Mais de nombreux pays en développement comptent sur les hydrocarbures à moyen terme pour sortir de leur dépendance au charbon, deux fois plus émetteur de gaz à effet de serre. Et ils s'en remettent aux grandes majors pour y parvenir, une ambition irréalisable sans les capitaux apportés par le monde de la finance.
En France, les acteurs de la "finance verte" sont justement attendus jeudi à Paris pour leur sommet annuel, le Climate Finance Day, interrompu l'an dernier par Les Amis de la Terre qui dénoncent un rendez-vous du "greenwashing".
Neutre en carbone
En mai 2022, BNP Paribas s'est engagé à réduire son exposition de crédit sur la production de pétrole et de gaz de 12% à horizon 2025, comparée à 2020. La banque s'est aussi engagée à ne plus financer les entreprises dont plus de 10% de l'activité est liée aux sables bitumineux ou au pétrole et gaz de schiste.

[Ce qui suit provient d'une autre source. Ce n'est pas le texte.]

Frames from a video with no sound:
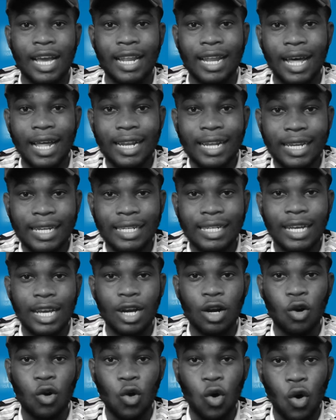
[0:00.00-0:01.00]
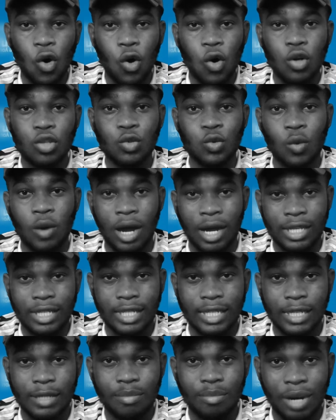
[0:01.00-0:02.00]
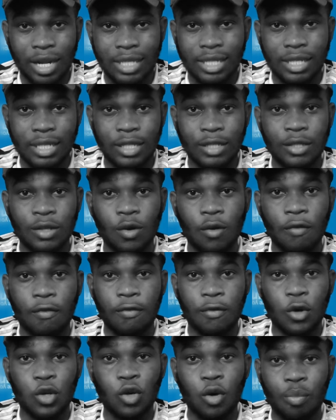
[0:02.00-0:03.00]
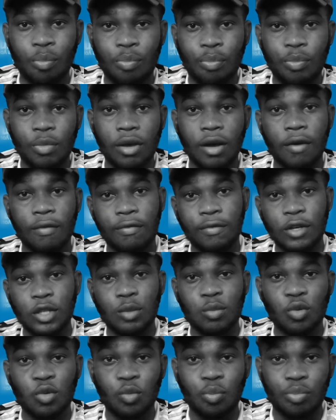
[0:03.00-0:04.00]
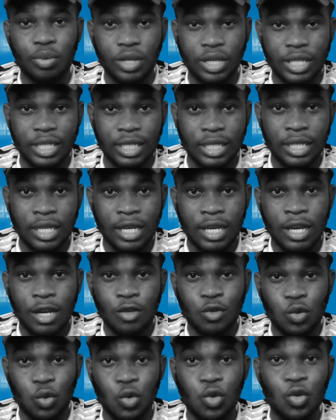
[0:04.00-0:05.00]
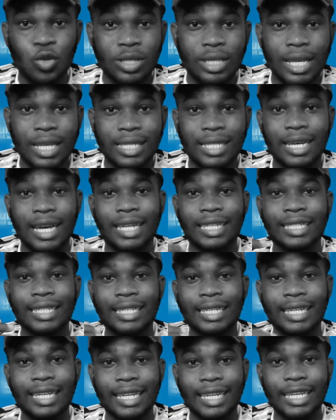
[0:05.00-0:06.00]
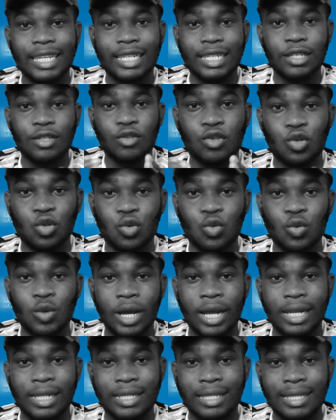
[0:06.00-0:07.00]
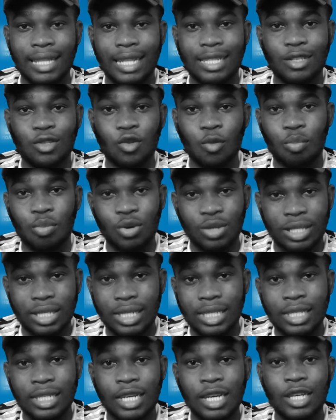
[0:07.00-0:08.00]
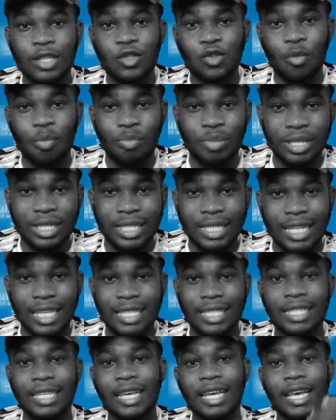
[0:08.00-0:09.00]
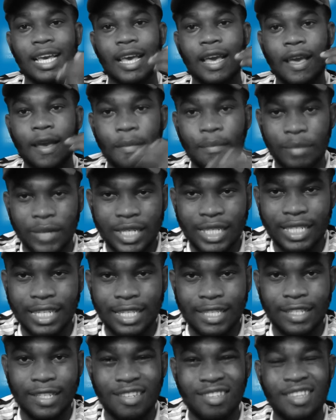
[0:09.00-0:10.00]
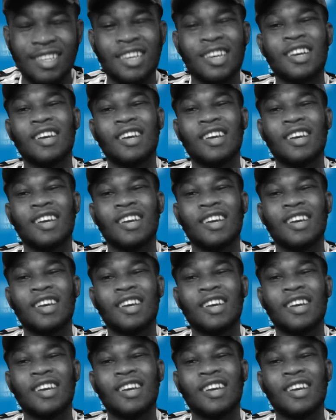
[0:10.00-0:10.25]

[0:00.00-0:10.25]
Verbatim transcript: And adding a call to action button for your uh, Facebook page so users can click through and start supporting your business immediately.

En revanche, elle ne dispose d'aucune politique d'exclusion concernant les nouveaux projets d'hydrocarbures conventionnels. "Le niveau des objectifs fixés à l'horizon de 3 ans (soit à 2025) sont (...) compatibles avec la perspective de financer une économie neutre en carbone à horizon 2050", a déclaré mercredi BNP Paribas à l'AFP.
"La banque s'est notamment fixé l'objectif de financer les énergies renouvelables à hauteur de 30 milliards d'euros d'ici 2025", une multiplication par 4 par rapport à 2015, fait encore valoir le groupe. Il rappelle que, fin 2021, "l'extraction et la production de pétrole et de gaz ainsi que le raffinage ne représentaient plus que 1,3%" des crédits accordés par la banque. Outre les crédits, BNP Paribas soutient aussi les énergies fossiles à travers des émissions parfois massives d'actions ou d'obligations, soulignent les ONG.
Rénovation thermique
Dans leur mise en demeure, les ONG exigent un bilan carbone exhaustif de la banque, incluant les émissions induites par ses financements, soit la majorité de l'empreinte du groupe, "supérieure au territoire français", estiment-elles. Les ONG demandent enfin à BNP Paribas de "réduire ses émissions de CO2 de 45% d'ici 2030 par rapport au niveau 2010" et de "réduire ses émissions de méthane d'au moins 30% d'ici 2030 par rapport au niveau 2020". Cette campagne s'inscrit dans la lignée d'autres actions fondées sur le "devoir de vigilance". La première, initiée en 2019 et toujours en cours à Paris, vise le méga-projet pétrolier Tilenga et EACOP de TotalEnergies en Afrique.
Dans le monde, des dizaines d'actions judiciaires ont été lancées contre les États ou les entreprises pour inaction climatique. En 2021, pour la première fois, un tribunal néerlandais a condamné le géant pétrolier Shell à accélérer la réduction de ses émissions carbone, à la demande d'ONG dont Greenpeace et Les Amis de la Terre. Shell a fait appel.